The intestinal ecology is vital in both in the genesis, prevention and treatment of disease.
The mucosal membrane of the intestine, which has an area of around 200m2, is under constant challenge by different kinds of antigens. Not only do we swallow food antigens (60-70 tons throughout a lifetime) and food-borne microbes, but also inhaled particles that become trapped in the respiratory tract and transported up to pharynx are finally swallowed and reach the intestine. Furthermore, the mucosal membrane of the intestine has intimate contact with the normal intestinal microflora. It is therefore not surprising that the intestine contains the largest accumulation of lymphoid tissues in the body. Eighty percent (!) of the lymphocytes in the body are situated in the intestinal wall, in the so-called gut-associated-lymphoid-tissue (GALT). They appear as aggregates in lymph nodules called Peyer’s patches and as scattered lymphoid cells in the lamina propria. Further, the intestinal epithelia are seeded by small lymphocytes termed intraepithelial lymphocytes.

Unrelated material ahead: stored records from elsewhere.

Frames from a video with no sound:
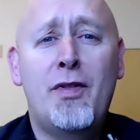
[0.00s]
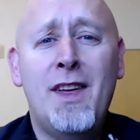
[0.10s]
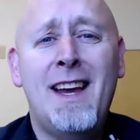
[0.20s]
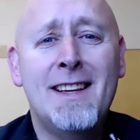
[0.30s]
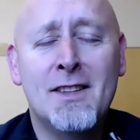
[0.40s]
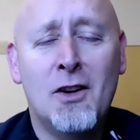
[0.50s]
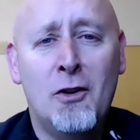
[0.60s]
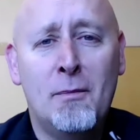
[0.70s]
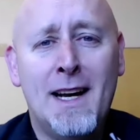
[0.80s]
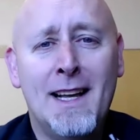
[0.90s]
things
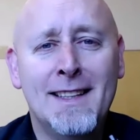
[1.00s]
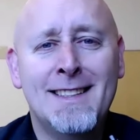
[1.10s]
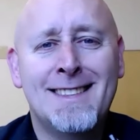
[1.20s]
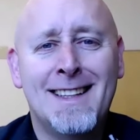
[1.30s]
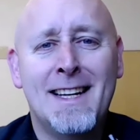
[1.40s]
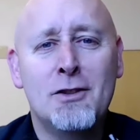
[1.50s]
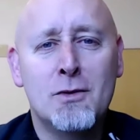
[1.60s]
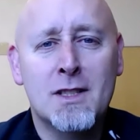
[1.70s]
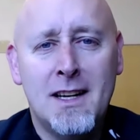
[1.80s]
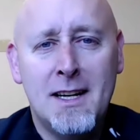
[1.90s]
on my list than I do
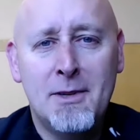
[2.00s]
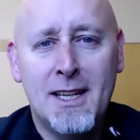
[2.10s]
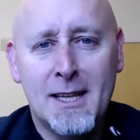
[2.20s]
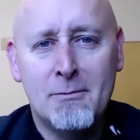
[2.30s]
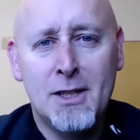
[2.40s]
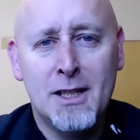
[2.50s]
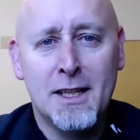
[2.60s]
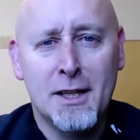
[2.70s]
time to get them done,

The GALT is associated with the rest of the lymphatic system via lymphatic vessels directed toward lymph nodules situated in the mesenteric fibrous tissue that lines the small intestine.
The immune system has two major functions, equally important: to react on foreign, dangerous antigens and particles like pathogenic bacteria and viruses and to not react on harmless antigens like food antigen and body tissue. These two functions have shown to be associated with each other.

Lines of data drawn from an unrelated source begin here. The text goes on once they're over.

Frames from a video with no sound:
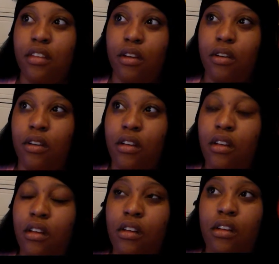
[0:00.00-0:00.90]
So
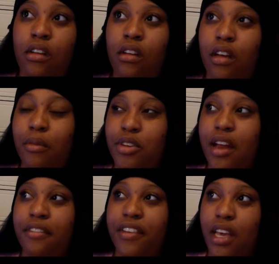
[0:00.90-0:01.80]
I'm
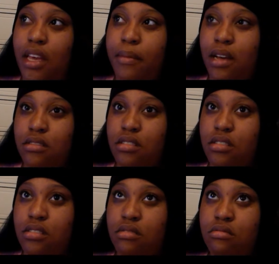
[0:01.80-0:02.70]
trying to figure him out
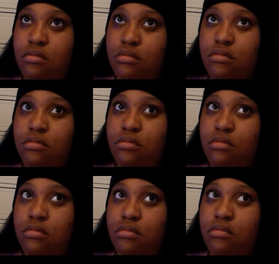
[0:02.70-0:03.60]
still.
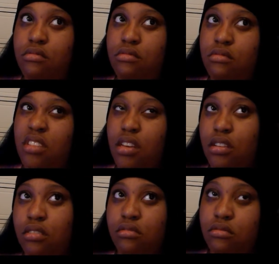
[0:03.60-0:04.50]

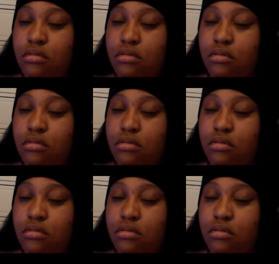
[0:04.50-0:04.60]
Yeah.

Intestinal immune responses to bacteria are mainly induced in the Peyer’s patches. When lymphocytes (B- and T-cells) in the Peyer’s patches are activated by bacterial antigens they start proliferate and leave the intestinal tissue for the blood. They circulate during a couple of days before they settle down somewhere in the mucosa-associated-lymphoid-tissue (MALT), which is the lymphoid tissue associated with all the mucosal membranes in the body like the intestinal, respiratory and urogenital mucosa. Lymphoid tissues of all the mucosal membranes in the body are in this way interconnected. Immunological reactions, like allergic reactions in the intestine are likely to influence the status of other mucosal tissues. When the activated B-cells have settled down they mature and start producing IgA antibodies. Thus, the bacteria induce immunity against themselves. The paradox is that at the same time as the bacteria induce strong immunological reactions against themselves they decrease immunological reactivity against other antigens like food antigens. The mechanism of this is not completely known, but studies have shown that it is difficult to achieve oral tolerance in animals lacking an intestinal microflora while administration of bacterial antigens with the food increases the tolerating effect of feeding. Conversely some bacterial toxins like cholera toxin may break oral tolerance to food antigens so the composition of the intestinal flora is of importance.

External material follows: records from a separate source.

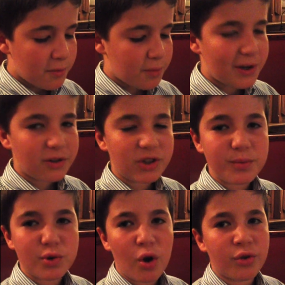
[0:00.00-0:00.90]
potato
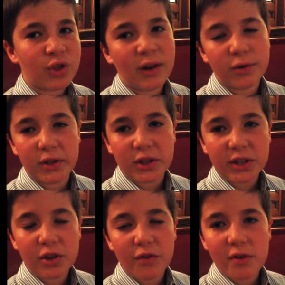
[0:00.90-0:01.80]
chips aren't that
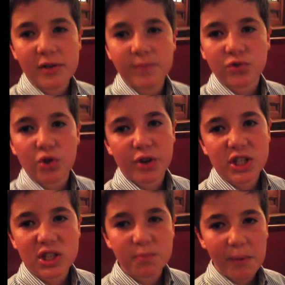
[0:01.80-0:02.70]
oily. They're very
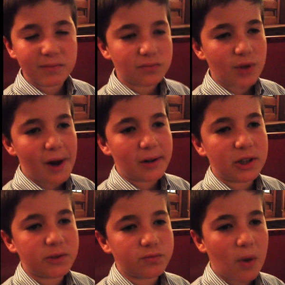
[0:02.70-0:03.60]
crisp,
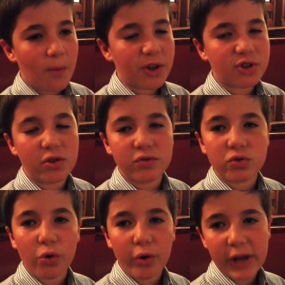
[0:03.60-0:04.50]
and they sort of
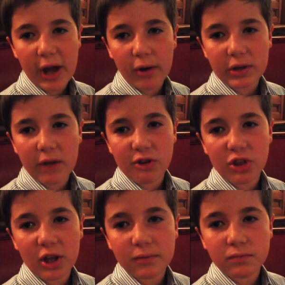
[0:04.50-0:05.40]
cool down
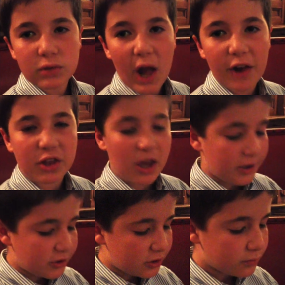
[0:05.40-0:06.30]
everything at the
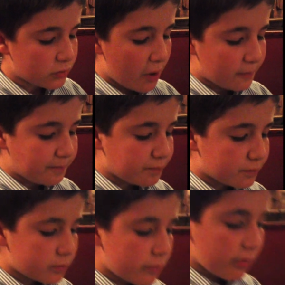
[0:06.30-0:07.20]
end.
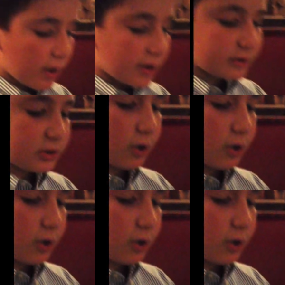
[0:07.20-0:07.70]
So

Further, studies points to the importance of a higher turn-over of bacteria for the stimulation of the immune system. It is important that the immune system meet with new bacterial antigens continuously. As soon as IgA antibodies are produced against a certain bacterial antigen, antibodies bind to the antigen and inhibit it from translocating the intestinal wall and reach the Peyer’s patches. The low turn-over of bacteria and the decreased number of bacterial strains in the intestinal microflora of people in the western world may lead to a decreased bacterial stimulation of the immune system which could lead to over-reactivity against other antigens like food antigens.The immune system of an infant is not fully developed. The intestinal barrier is immature and the capacity to generate IgA-producing cells is inadequate. Bacterial colonisation provides maturational signals to the GALT. Thus, the intestinal microflora is important for the maturation of the immune system in infants. Animals lacking an intestinal microflora have very small Peyer’s patches, the level of IgA antibodies in blood is low and the amount of T-cells in the intestinal wall is also decreased.